The federal government would pay almost all of the cost of Medicaid expansion. But GOP lawmakers remain willing to deny their constituents access to health care to satisfy the extremist Tea Party ideology, which manifests itself in knee-jerk opposition to Obamacare.
Governor Kasich, balancing conservatism with pragmatism, said at a recent rally that the issue is helping real people, not swearing allegiance to political abstractions. But he is in the minority in his own party.
In the Toledo area, state Rep. Barbara Sears of Monclova Township may face a Republican primary challenge next year because of her support for Medicaid expansion. She says that “99 percent of what I do” is in line with Tea Party goals.

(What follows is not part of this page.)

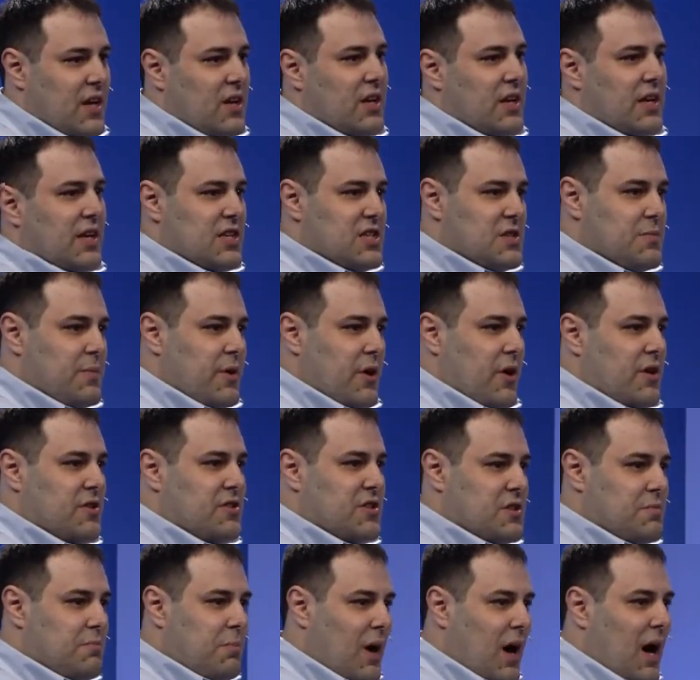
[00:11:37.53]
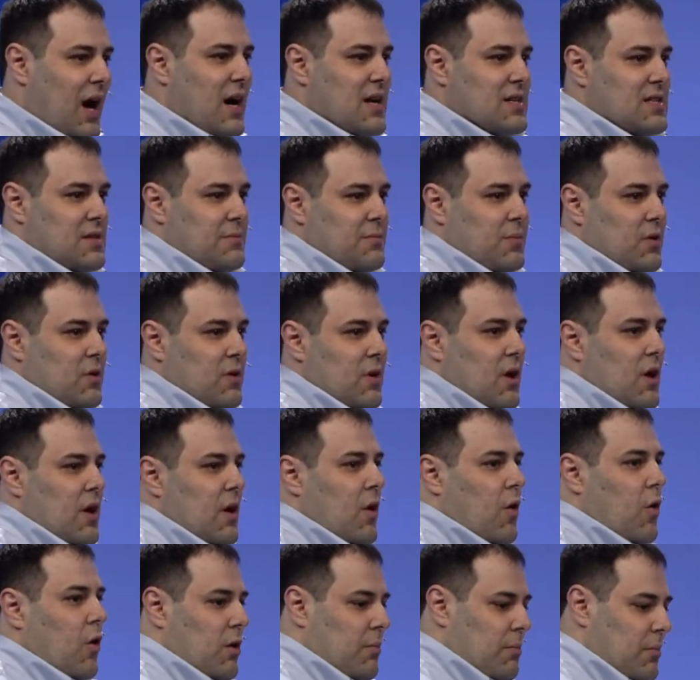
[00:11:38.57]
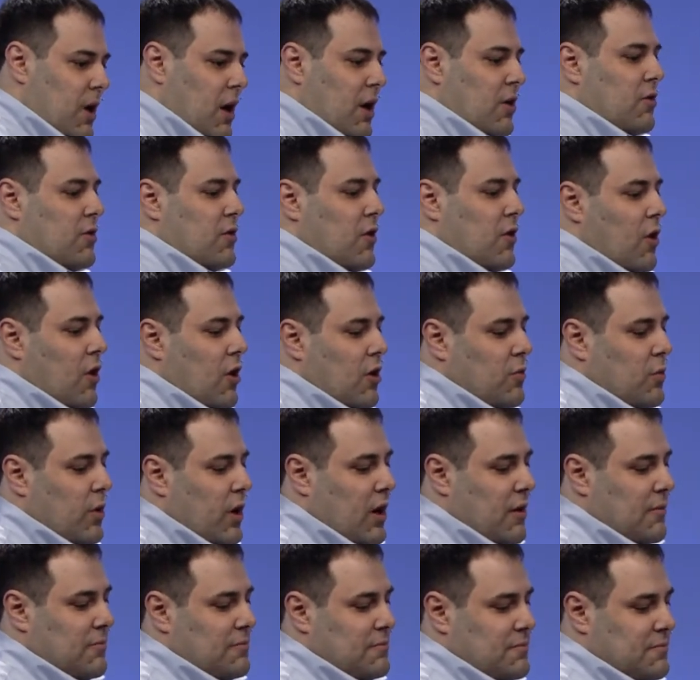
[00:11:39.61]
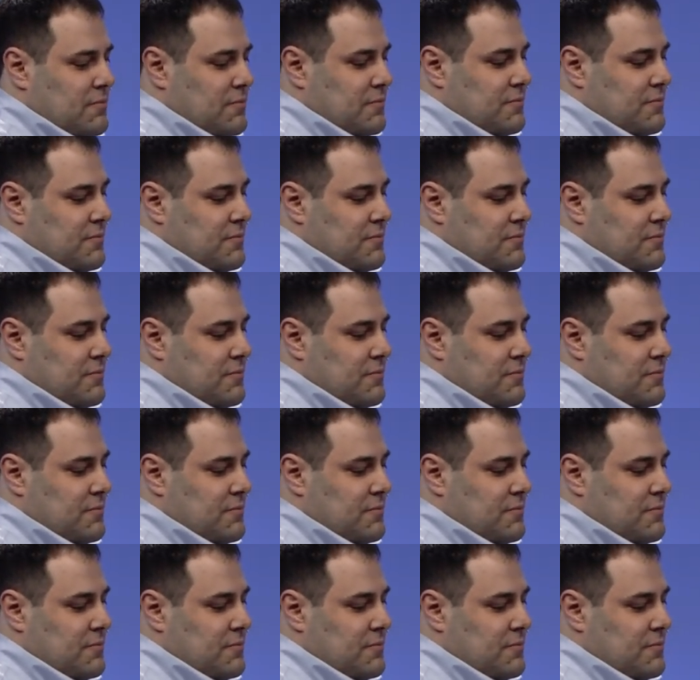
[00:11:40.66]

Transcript: fidelity experiences possible on modern hardware.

But 99 percent is not enough for zealots, and other GOP lawmakers know that.
So lawmakers refuse to interrupt the vacation they haven’t earned to deal with the most important issue before the state right now. They are leaving $13 billion in federal aid on the table. Instead, the state will spend more money to preserve the indefensible status quo.
The Kasich administration might have more credibility on the issue of Medicaid expansion if it weren’t walking away from planning for the online insurance exchange that is scheduled to launch Oct. 1 to help Ohioans buy health coverage under Obamacare.
The state Insurance Department has prepared no public information campaign about the exchange, even though most Americans face a Jan. 1 deadline to obtain health insurance. Federal officials are struggling to create Ohio’s exchange; the nation’s third-largest health insurer, Aetna, said this week it won’t participate in the program.
But Mr. Kasich is still right about Medicaid. Republican state lawmakers are disgracing themselves and hurting a lot of Ohioans. That’s not responsible, and it’s not right.